I missed the Good Friday service at church tonight. The somber moments in the sanctuary spent reflecting on Christ’s death. How he suffered. The weight of the pain he endured for me on the cross. My desperate need for a Savior. His life-giving hope through a horrific death. Jesus hung on the cross, body in more pain than I can imagine, but I believe he endured immense soul trauma as well. He cried to the Father, “Why have you forsaken me?” (Matthew 27:46). Jesus no longer felt His Father’s presence at his lowest darkest moment. Why? God couldn’t look at the filth of my sin on Jesus. He couldn’t bear the stench. He ignored Jesus’ cry because the volume of unrighteousness that rang on the hillside was deafening. Because the Father loves you and me, he carried out his plan of redemption for us which required not rushing to the side of his one and only son.
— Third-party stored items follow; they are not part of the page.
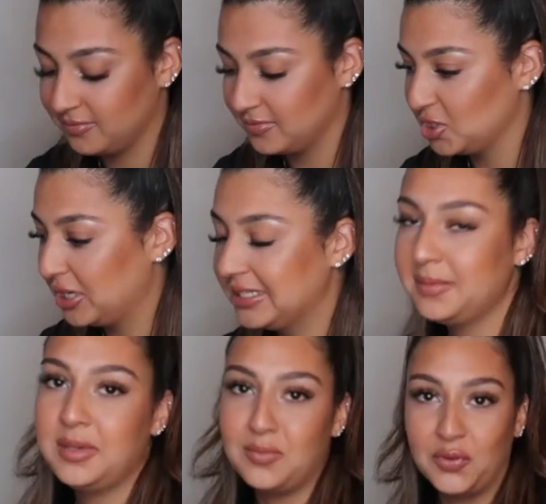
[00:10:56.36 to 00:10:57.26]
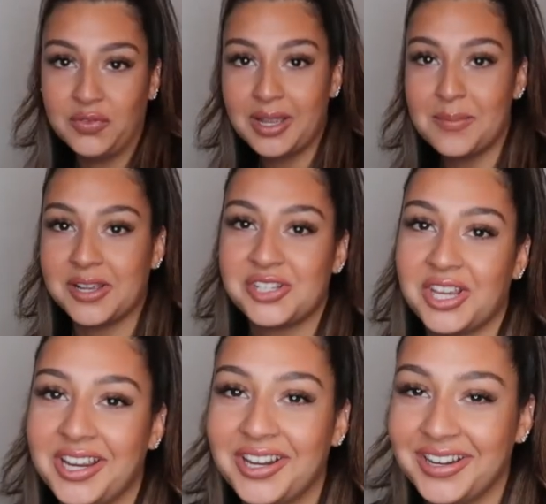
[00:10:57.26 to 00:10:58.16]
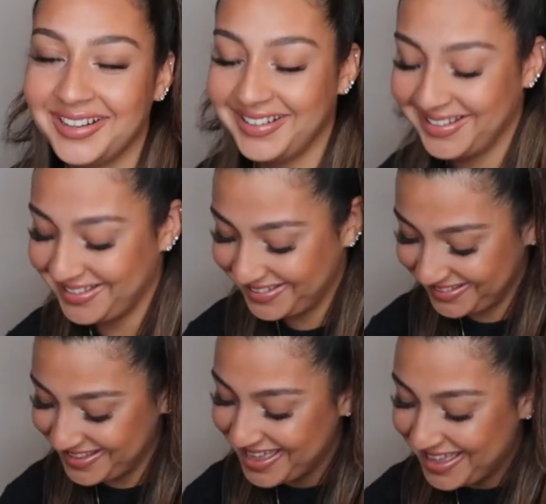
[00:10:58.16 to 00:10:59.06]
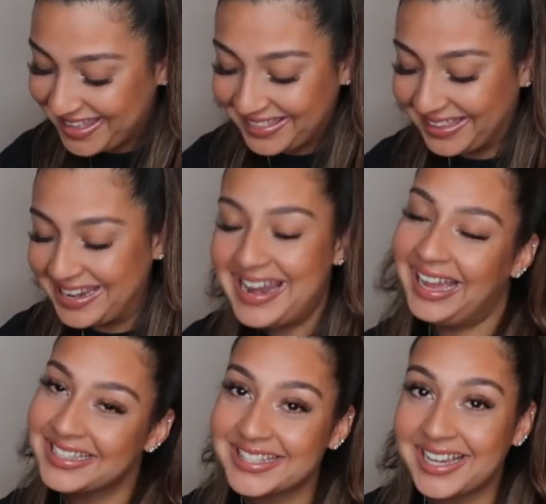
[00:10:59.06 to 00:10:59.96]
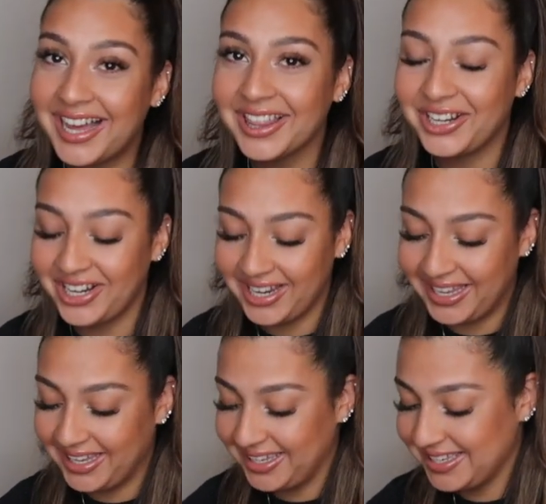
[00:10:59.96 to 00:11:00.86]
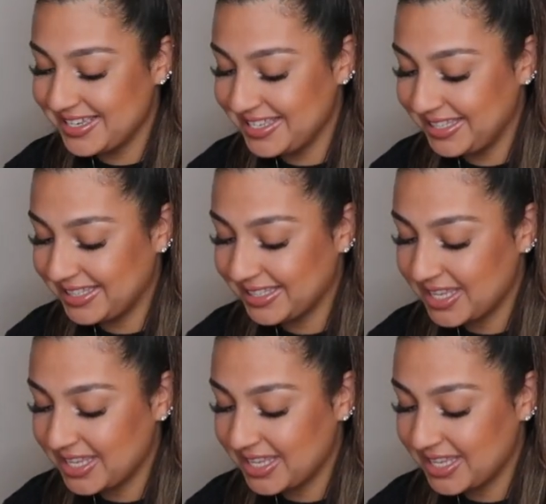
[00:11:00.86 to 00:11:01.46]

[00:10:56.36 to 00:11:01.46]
Do you guys see me moving on my chair? The next color is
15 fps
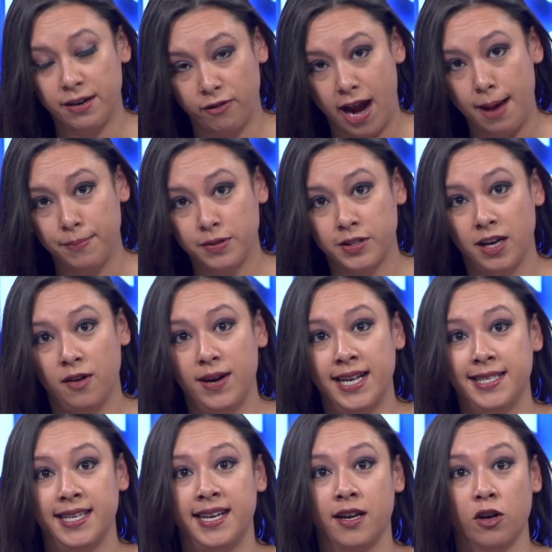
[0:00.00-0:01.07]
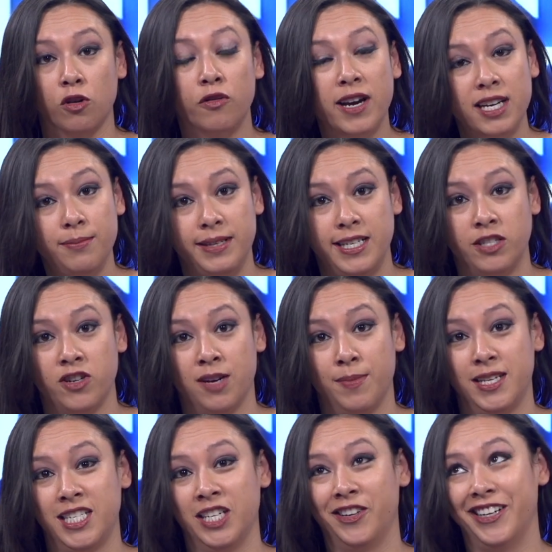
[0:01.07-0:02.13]
wrap. So it's an incredibly strong
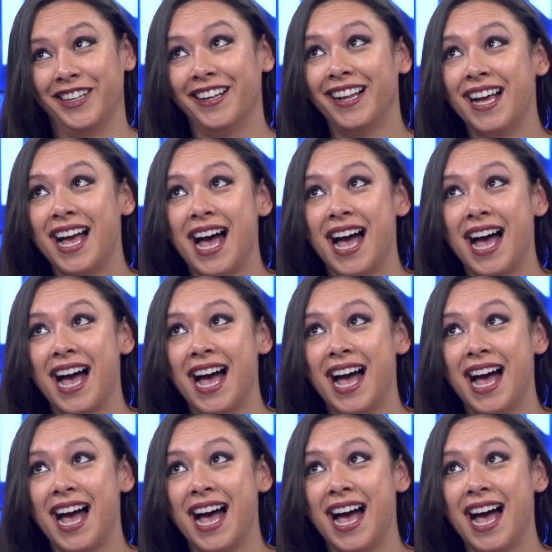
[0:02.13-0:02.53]
material.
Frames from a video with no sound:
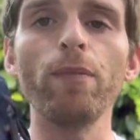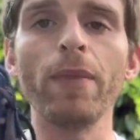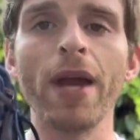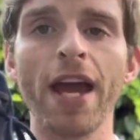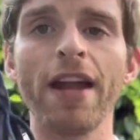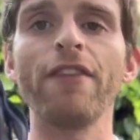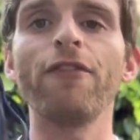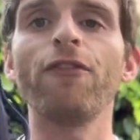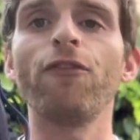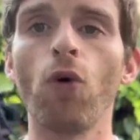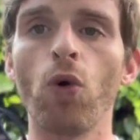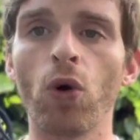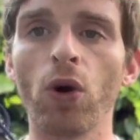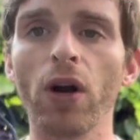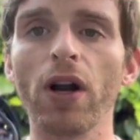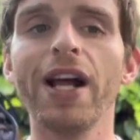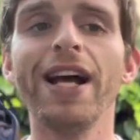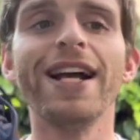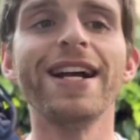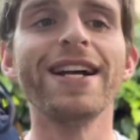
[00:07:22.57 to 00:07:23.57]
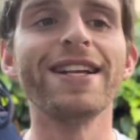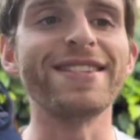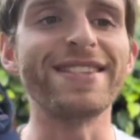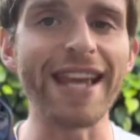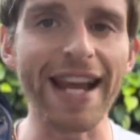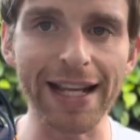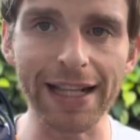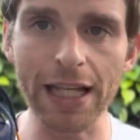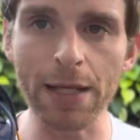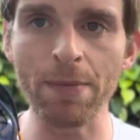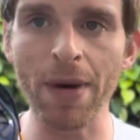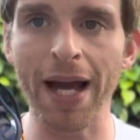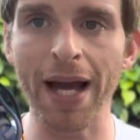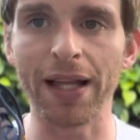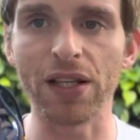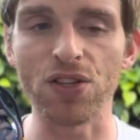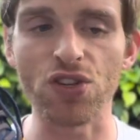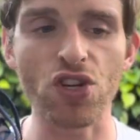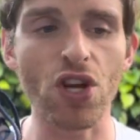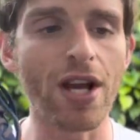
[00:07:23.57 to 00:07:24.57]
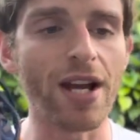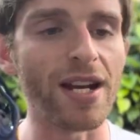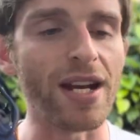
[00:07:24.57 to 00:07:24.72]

meant for daily mileage.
I think back to my hurried steps into the post-op room, anxious to see our girl, to get to her bedside where we could offer comfort and reassurance.
Jesus didn’t have that.
His Father chose not to be there.
Because of his great mind-boggling love for us, his adopted children.
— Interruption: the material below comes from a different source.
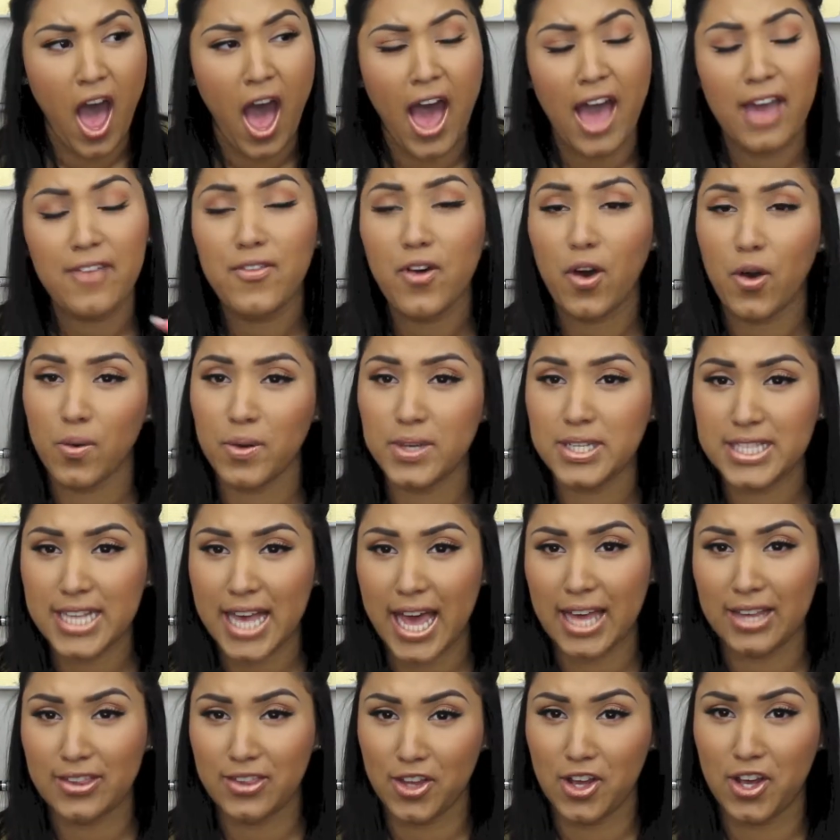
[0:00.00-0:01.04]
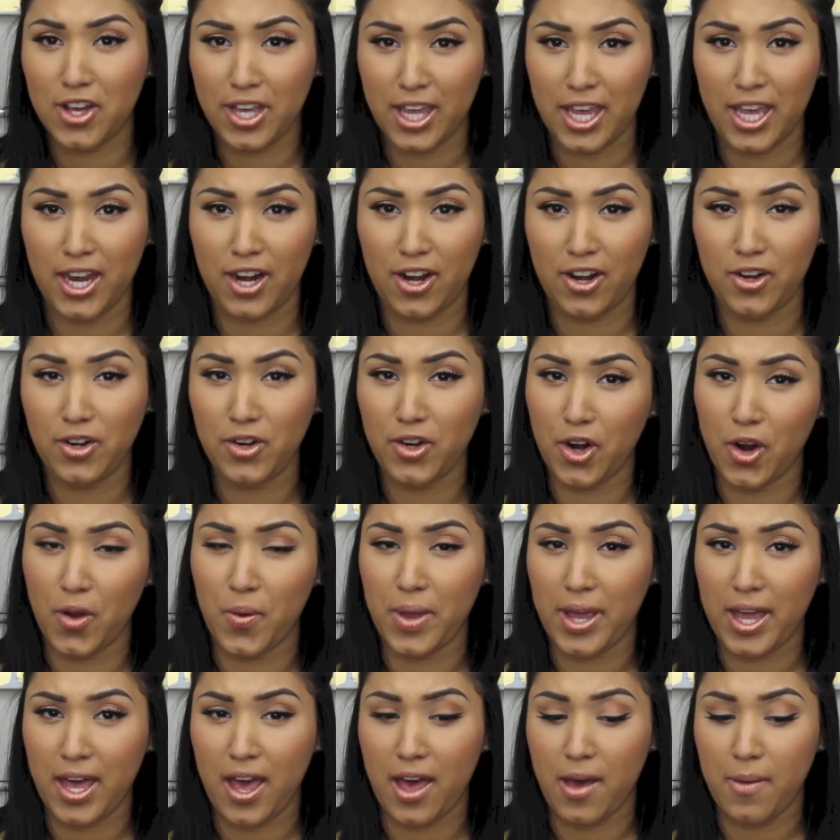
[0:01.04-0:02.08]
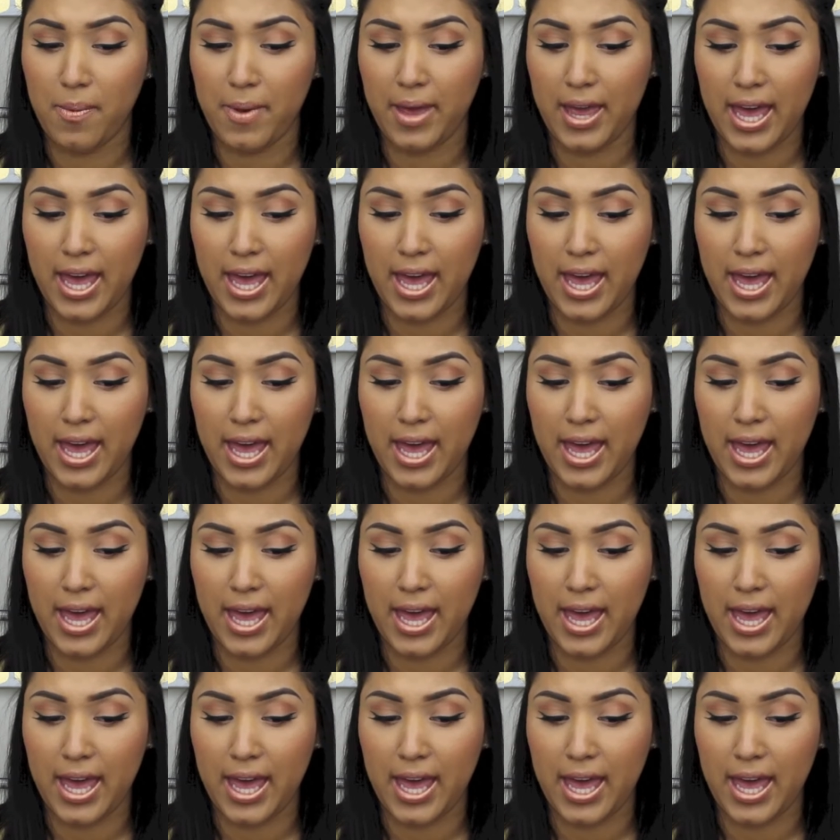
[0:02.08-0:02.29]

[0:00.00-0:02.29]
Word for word: I've always had long hair growing up.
“He who did not spare his own Son but gave him up for us all.”
Romans 8:32
That dark day on a hillside laid unimaginable lines when Jesus’ body was laid in the tomb. The One who came to save was now dead, sealed in and sealing off any foreseen hope of a new kingdom. No doubt the disciples were dizzy with trying to make sense of it all. His closest friends distraught, shaking their heads with grief and confusion. His followers with heavy shoulders and furrowed brow, now searching for the lines of faith that looked clearer before, with their Leader in front of them. In three days, Jesus would come back to life, bringing joy and understanding with him. The disjointed lines of Friday would be repositioned on Sunday.
Back to my carpet-tiled waiting room (and yours too). Here we wait. In this broken world we try to make sense of. Our individual lives of suffering and discomfort but also the greater whole of worldwide pain, the groaning of all creation for relief. We are all looking at lines, many of which don’t connect.
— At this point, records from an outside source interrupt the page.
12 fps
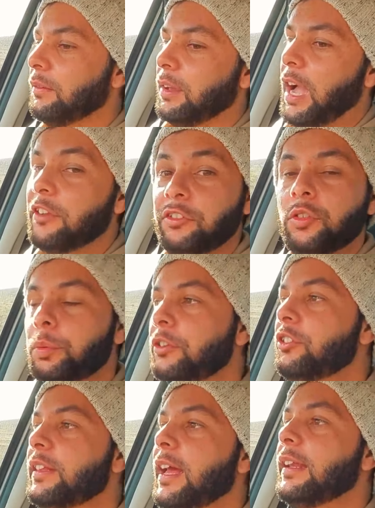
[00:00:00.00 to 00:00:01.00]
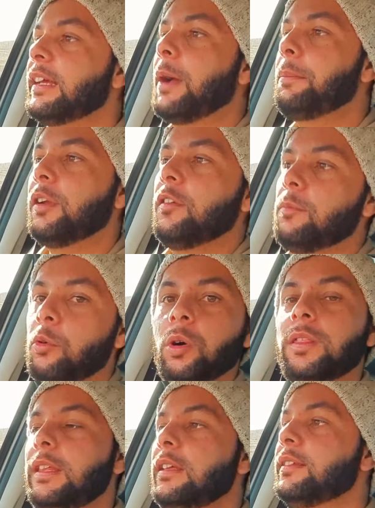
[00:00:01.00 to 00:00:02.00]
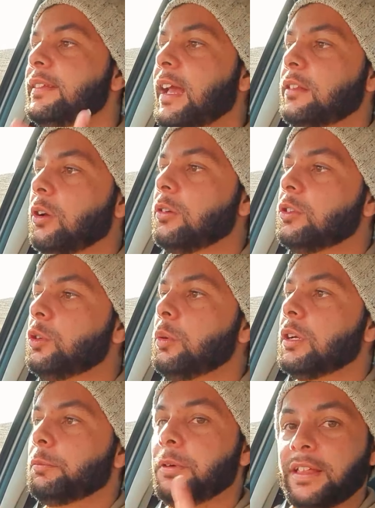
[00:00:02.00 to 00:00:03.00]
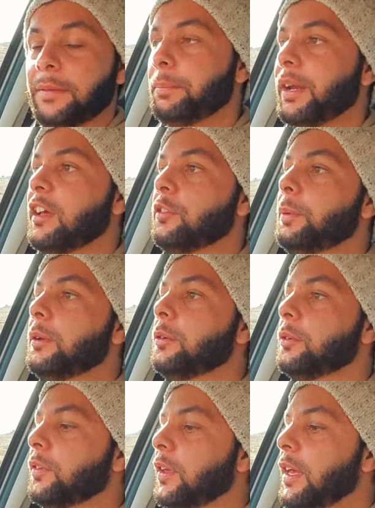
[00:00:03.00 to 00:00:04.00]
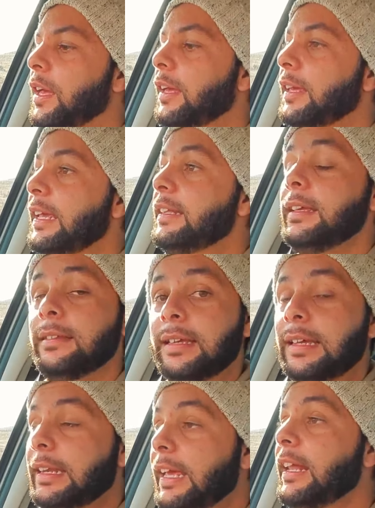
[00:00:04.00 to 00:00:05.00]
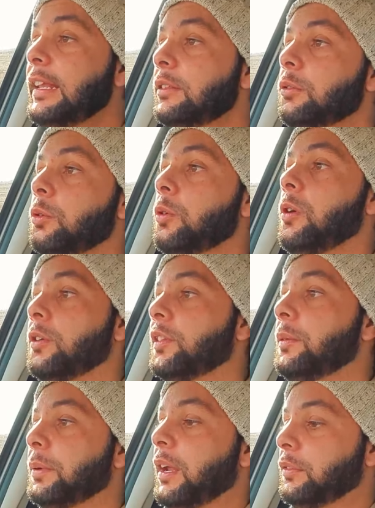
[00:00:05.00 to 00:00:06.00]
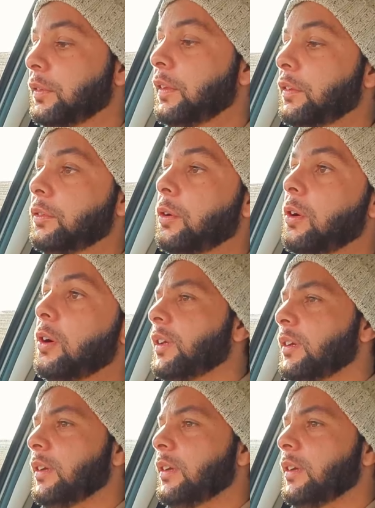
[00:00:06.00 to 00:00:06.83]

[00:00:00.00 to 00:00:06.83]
I just wish it had a couple of more things tacked onto it for that price, because it is a really tall asking price for this car.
I believe that one day, God will come into the waiting room of this world and roll out renewal, making all things right.
All the pain and broken lines of our lives, He will connect in the most brilliant pattern of glory, his glory.
Then we’ll see.
We’ll trace all the linear movements of our lives, from beginning to end, and not spin with dizziness but nod with understanding.
He really was working for our good and his glory. That his plan (even the soul trauma) had great purpose, the best purpose for us.





As we wait, we walk. One step after another. Much like going through a surgery and then a recovery. You complete one task then the next. You motivate a three-year old to drink two ounces at a time with an Elsa sticker chart. You do your thing, take your step, and walk. You remind yourself of the lavish gift of grace God gave you in Jesus – that you are loved and forgiven, and that the light or heavy troubles of today are just one day. Just one of the many lines that one day, He’ll connect. All our lines, they lead into glory.